Collected data entries:

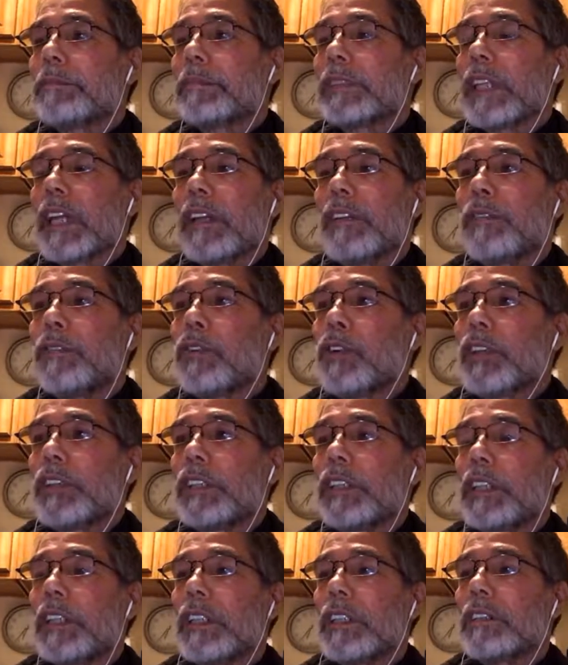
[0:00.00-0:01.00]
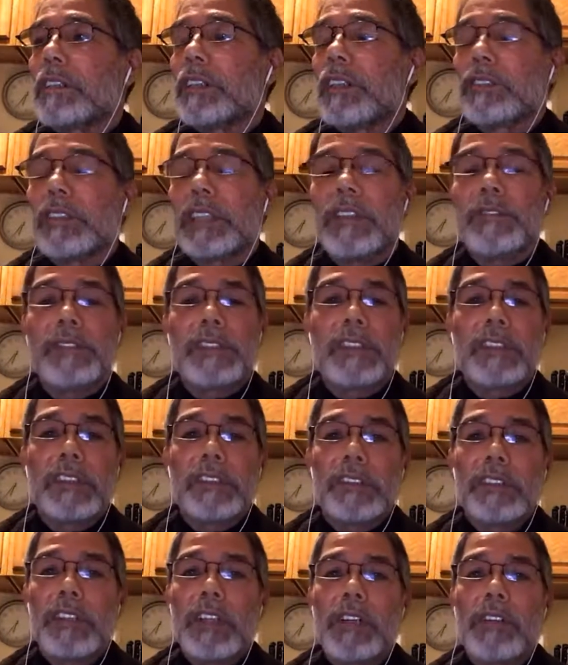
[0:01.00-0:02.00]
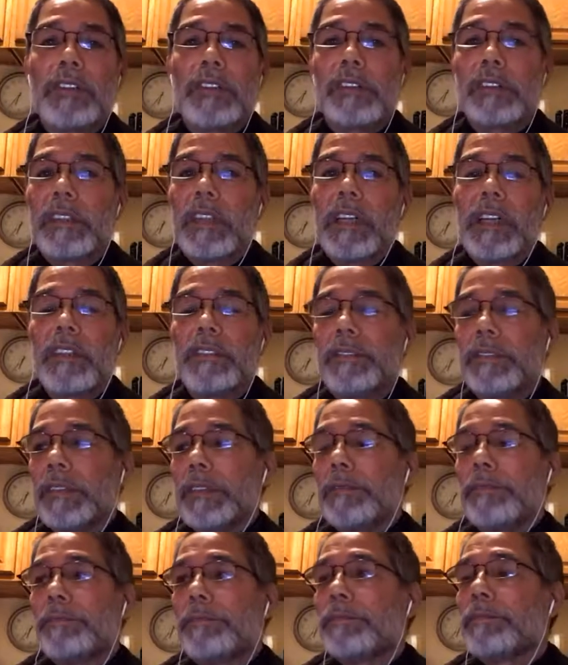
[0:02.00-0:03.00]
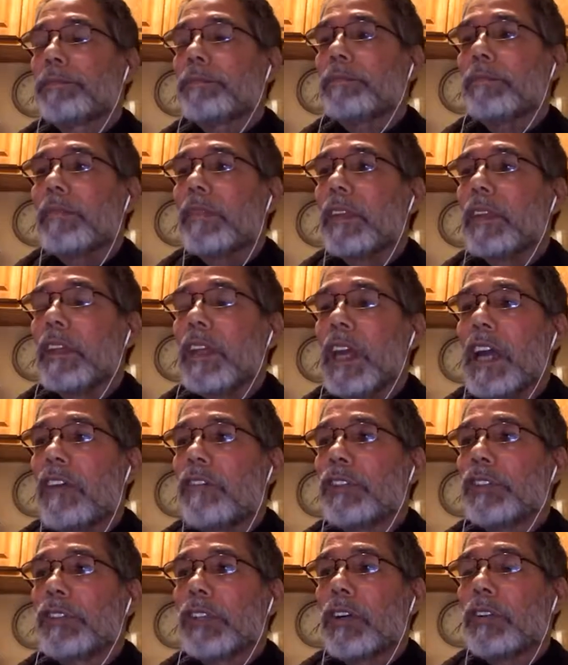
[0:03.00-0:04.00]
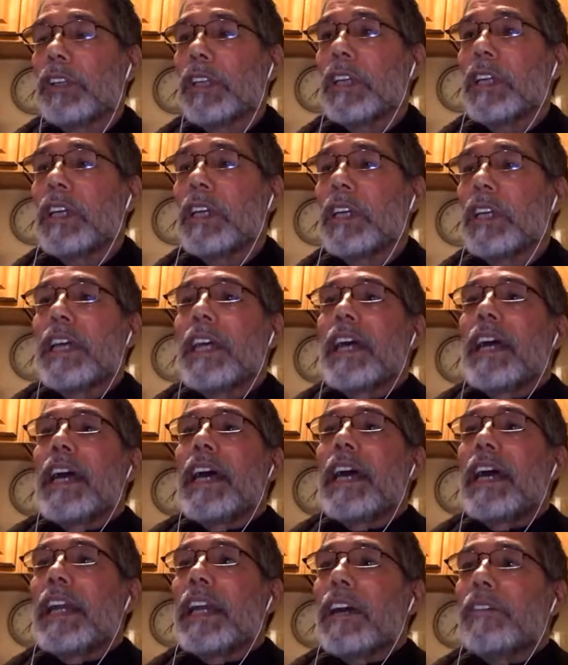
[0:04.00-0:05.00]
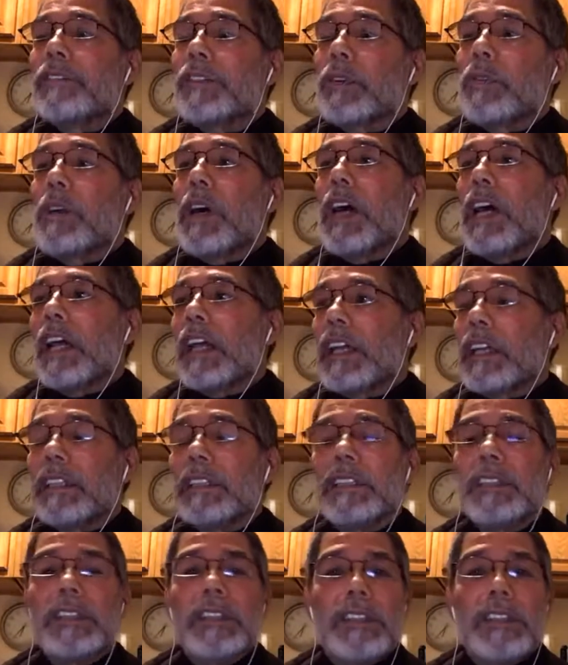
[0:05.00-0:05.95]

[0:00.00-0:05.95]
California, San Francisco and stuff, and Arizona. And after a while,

Exercise: Leaving the pictures out, set down all of the data again exactly.

The completed task:
[0:00.00-0:01.00]
[0:01.00-0:02.00]
[0:02.00-0:03.00]
[0:03.00-0:04.00]
[0:04.00-0:05.00]
[0:05.00-0:05.95]

[0:00.00-0:05.95]
California, San Francisco and stuff, and Arizona. And after a while,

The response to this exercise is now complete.